アメリカのAI開発企業「アンスロピック」の共同創業者は、サイバーセキュリティ上の懸念から一般公開を見送っている最新のAIモデルについて、アメリカのトランプ政権に詳細を説明したと発表しました。
このAIモデル「Mythos」は先週発表されましたが、サイバーセキュリティに関する能力が極めて高く、悪用された場合の危険性が大きいため、一般には公開されていないということです。

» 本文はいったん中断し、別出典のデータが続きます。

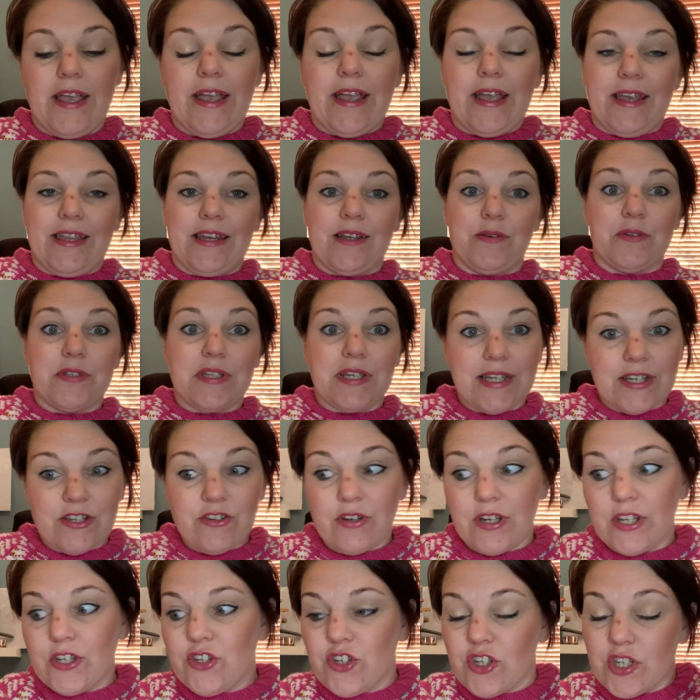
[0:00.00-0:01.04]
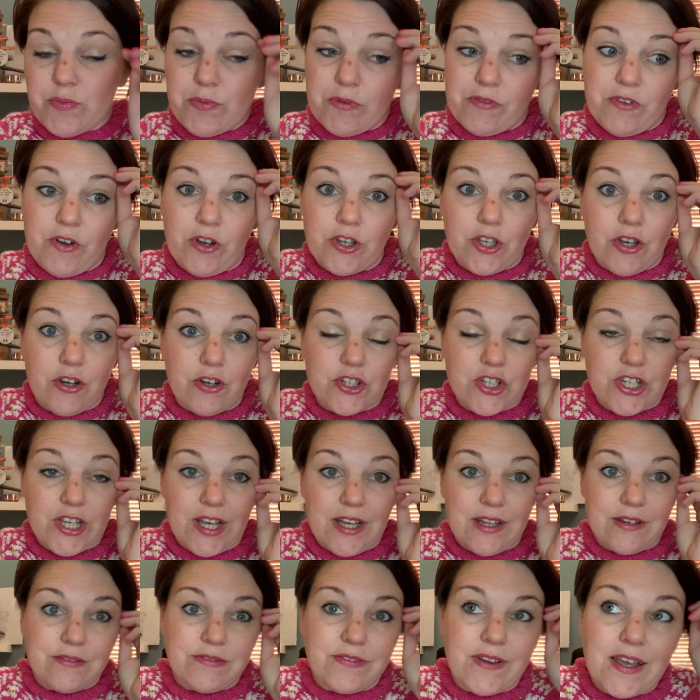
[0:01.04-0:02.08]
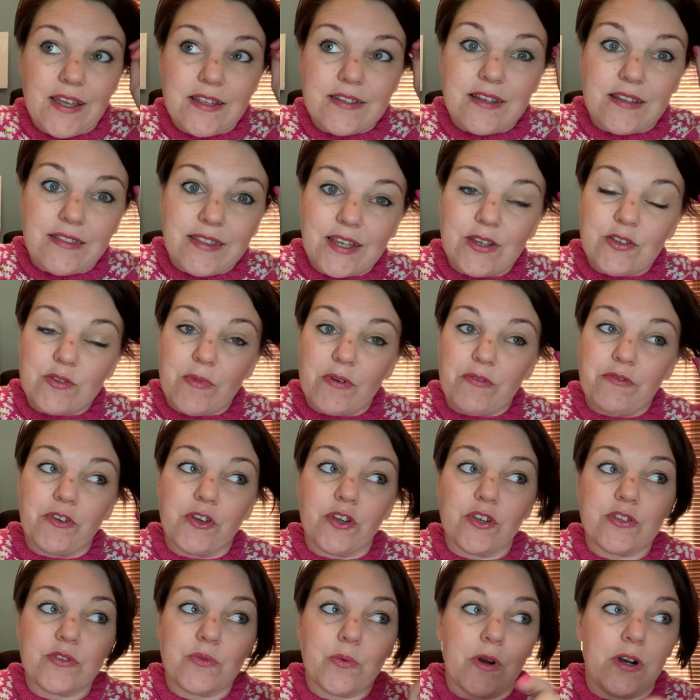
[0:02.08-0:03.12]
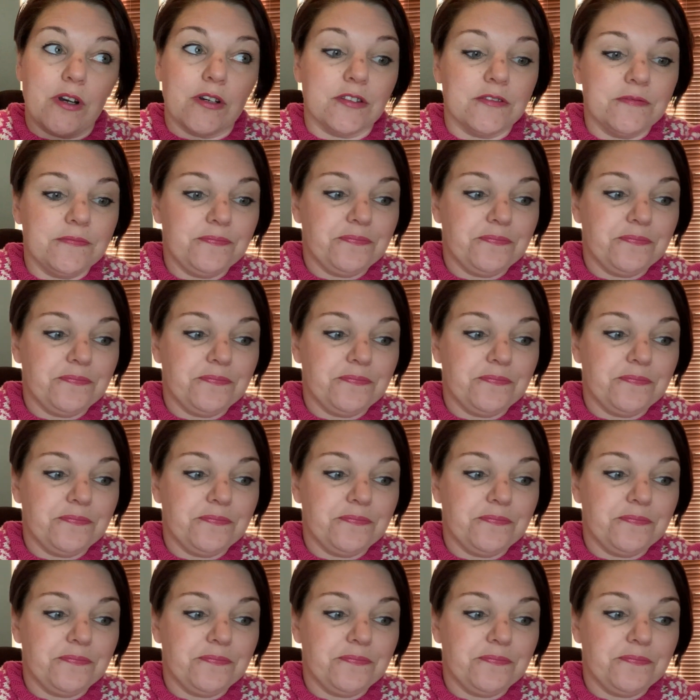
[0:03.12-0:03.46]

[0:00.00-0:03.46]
and it was literally just before Yorkshire Yarn Fest. I think it was my first one,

アンスロピックは今年3月、アメリカ国防総省からサプライチェーンにおけるリスク企業に指定されたことを不服として、政府を提訴しています。アメリカ国民の大量監視や完全自律型兵器へのAIの利用を巡り、軍への無制限なアクセス提供を拒否したことが背景にあるとされています。
クラーク氏はこの訴訟について、「限定的な契約上の紛争にすぎない」と述べ、同社が国家安全保障を重視する姿勢に変わりはないと強調しました。その上で、「政府は最新の技術動向を把握する必要があり、国家安全保障に影響を与える技術を開発する民間企業との新たな連携方法を模索しなければならない」として、今後も開発するモデルについて政府と協議を続ける方針です。
アメリカのメディアによりますと、トランプ政権の当局者が複数の大手金融機関に対し、「Mythos」のテストを行うよう促していたということです。
また、AIが社会に与える影響について、同社のダリオ・アモデイCEOは、将来的に歴史的な規模の失業を引き起こすおそれがあると警告しています。これに対し、社内で経済学者のチームを率いるクラーク氏は、現時点では一部の業界で新卒者の雇用に影響が出る可能性が見られる程度だとした上で、今後の大規模な雇用の変化にも備えていくとしています。
さらに、これからの学生に求められるスキルについてクラーク氏は、AIを活用してさまざまな分野の専門知識を引き出し、それらを統合して分析する力が重要になるということです。